An IMF delegation visited Burma between 4-17 June as part of the annual Article IV consultation process, which is intended to assess member states’ financial health and provide guidance on correcting economic problems.
In a statement, the IMF’s chief of mission in Burma, Matt Davies, said that the real GDP is expected to rise to 8.5 percent in fiscal year 2014-2015, a slight improvement over the previous fiscal year and a full two percent higher than in 2012-2013. Burma’s economy has been among the fastest-growing in the world since political and economic reforms got underway in 2011, fuelled largely by extractive industries.
Burma needs to increase tax revenues in order to service existing debts and finance government spending, the statement said. Davis claimed that fiscal risks are on the rise, despite a relatively stable fiscal deficit from the previous year. So far, the shortfall has been masked “in part due to large one-off revenues from telecom licences.”
He also warned that oversight of financial institutions needed to improve significantly, especially as foreign banks will be allowed to commence operations in the near future.
International interest in Burma’s emerging economy will pose challenges for its archaic financial system, which is in dire need of modernisation after decades of economic stagnation and isolation. Davis said that “demand-side pressures on inflation and large capital inflows will strain the [country's] still-infant macroeconomic management tools.”
The IMF’s mission in Burma has provided the government with technical assistance to draft a number of new pieces of legislation, including a revamped law governing financial institutions, a new securities and exchange law, and a central banking law passed last year.
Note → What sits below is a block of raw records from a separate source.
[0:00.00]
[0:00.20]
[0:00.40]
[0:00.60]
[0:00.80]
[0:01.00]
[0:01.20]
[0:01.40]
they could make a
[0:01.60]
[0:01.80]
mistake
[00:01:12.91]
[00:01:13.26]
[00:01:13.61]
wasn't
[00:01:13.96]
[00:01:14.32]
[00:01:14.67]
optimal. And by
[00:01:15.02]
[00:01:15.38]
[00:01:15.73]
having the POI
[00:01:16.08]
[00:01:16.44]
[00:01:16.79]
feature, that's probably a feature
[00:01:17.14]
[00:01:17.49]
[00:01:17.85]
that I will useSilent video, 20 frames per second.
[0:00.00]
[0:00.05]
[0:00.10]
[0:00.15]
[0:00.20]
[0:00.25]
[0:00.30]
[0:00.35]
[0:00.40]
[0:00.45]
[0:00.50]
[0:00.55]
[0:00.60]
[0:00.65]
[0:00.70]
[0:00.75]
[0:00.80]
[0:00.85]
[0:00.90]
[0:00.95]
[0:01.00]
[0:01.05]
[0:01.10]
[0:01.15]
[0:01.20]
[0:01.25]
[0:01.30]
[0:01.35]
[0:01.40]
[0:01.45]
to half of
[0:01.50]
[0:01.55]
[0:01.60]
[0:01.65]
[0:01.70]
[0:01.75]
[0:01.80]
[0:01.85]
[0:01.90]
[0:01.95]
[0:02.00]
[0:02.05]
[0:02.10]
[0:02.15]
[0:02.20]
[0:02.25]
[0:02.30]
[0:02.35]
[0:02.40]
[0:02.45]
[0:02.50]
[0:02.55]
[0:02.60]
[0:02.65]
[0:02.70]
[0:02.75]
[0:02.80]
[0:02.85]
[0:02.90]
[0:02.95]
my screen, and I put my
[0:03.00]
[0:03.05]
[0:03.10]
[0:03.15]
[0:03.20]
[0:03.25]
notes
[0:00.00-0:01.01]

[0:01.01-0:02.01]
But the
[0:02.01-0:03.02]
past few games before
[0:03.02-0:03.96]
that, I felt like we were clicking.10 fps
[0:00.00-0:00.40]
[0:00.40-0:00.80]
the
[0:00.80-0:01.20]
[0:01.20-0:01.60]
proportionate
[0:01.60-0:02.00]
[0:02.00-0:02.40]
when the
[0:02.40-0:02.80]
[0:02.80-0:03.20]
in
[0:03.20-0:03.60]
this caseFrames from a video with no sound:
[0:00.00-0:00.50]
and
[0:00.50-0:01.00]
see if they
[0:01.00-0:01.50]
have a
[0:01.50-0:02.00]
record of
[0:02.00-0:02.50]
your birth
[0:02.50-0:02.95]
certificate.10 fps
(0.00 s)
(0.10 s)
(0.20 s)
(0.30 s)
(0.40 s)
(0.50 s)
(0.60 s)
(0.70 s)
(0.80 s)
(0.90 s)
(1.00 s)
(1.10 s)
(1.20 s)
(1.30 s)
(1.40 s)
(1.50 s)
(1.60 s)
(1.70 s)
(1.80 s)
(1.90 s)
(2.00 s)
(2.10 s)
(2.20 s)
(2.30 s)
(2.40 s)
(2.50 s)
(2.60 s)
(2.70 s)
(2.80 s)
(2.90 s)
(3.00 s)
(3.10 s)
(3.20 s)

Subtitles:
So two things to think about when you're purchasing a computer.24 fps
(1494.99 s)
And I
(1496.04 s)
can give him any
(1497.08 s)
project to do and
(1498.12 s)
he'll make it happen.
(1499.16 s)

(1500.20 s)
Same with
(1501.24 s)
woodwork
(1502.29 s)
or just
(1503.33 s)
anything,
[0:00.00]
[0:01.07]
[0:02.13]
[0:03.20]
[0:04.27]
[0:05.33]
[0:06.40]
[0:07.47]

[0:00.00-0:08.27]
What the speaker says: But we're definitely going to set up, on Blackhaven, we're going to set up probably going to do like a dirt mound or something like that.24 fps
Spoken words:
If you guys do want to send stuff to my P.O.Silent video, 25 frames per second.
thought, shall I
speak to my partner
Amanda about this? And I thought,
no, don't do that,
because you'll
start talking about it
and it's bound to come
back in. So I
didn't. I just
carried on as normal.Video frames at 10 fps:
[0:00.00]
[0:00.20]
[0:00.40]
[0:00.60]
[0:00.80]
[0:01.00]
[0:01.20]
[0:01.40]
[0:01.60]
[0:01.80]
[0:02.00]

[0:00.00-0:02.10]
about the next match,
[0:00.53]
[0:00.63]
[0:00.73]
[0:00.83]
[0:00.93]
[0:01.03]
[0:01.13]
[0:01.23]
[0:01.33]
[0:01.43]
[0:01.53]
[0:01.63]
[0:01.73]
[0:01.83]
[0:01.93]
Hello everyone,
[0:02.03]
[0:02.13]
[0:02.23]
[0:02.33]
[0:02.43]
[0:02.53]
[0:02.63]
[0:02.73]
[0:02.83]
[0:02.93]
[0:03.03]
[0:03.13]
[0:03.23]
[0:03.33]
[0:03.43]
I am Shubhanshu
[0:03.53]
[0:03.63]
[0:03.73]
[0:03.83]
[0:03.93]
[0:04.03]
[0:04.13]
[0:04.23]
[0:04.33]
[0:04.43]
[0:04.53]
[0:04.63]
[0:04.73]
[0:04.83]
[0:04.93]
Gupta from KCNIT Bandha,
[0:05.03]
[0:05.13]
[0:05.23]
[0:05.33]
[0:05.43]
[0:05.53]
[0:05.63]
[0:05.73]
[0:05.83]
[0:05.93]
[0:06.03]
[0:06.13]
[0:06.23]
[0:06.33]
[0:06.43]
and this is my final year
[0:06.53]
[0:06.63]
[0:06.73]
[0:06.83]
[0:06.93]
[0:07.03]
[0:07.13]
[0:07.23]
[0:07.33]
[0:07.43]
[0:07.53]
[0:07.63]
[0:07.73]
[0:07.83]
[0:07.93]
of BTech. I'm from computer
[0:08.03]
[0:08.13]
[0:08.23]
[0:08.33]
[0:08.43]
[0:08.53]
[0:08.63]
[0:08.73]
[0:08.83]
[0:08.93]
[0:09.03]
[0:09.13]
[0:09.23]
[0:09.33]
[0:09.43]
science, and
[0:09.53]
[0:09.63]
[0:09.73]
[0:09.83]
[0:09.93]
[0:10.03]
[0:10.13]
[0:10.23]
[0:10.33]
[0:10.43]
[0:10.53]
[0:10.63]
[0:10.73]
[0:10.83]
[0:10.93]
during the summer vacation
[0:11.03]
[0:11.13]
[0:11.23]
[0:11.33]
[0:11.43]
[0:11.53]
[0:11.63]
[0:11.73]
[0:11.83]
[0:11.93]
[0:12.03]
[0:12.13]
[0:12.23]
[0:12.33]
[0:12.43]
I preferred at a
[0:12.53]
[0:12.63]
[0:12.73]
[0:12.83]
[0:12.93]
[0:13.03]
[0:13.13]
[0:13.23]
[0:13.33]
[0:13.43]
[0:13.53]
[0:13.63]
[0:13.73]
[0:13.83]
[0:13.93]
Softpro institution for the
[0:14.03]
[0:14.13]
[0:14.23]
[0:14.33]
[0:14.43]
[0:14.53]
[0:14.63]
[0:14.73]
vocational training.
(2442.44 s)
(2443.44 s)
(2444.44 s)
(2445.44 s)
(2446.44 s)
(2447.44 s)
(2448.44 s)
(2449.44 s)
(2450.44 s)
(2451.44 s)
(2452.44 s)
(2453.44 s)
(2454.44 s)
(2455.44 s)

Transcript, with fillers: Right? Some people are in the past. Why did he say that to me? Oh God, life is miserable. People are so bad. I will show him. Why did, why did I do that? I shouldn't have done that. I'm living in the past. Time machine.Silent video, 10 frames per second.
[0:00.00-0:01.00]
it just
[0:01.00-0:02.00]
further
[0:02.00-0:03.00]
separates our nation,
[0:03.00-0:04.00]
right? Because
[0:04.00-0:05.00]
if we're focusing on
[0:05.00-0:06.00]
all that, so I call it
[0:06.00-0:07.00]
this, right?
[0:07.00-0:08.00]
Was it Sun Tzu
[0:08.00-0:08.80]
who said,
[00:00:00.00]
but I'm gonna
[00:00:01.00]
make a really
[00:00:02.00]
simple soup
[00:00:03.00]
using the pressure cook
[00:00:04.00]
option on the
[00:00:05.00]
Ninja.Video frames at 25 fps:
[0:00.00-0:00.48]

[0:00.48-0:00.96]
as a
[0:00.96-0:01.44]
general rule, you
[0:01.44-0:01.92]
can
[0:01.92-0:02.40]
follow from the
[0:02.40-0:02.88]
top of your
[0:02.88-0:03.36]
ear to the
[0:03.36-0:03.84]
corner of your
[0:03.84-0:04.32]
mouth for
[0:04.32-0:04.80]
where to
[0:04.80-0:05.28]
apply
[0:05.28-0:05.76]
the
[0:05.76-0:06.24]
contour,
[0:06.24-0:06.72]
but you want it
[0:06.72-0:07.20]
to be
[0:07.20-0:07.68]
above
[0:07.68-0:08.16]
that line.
Until the government introduces a number of associated guidelines, however, governance of the Central Bank of Myanmar (CBM) will continue to fall under Burma’s outgoing central banking law, which dates to 1990. Once the new law – intended to enshrine the bank’s independence – is fully implemented, it is hoped that the bank will, over time, be able to set interest rates in response to prevailing macroeconomic conditions, which it is currently unable to do.
“Completing the CBM’s transition to an autonomous institution… will underpin continued macroeconomic stability,” the statement read. “This transition requires continued growth in CBM’s international reserves, while maintaining a flexible exchange rate regime.”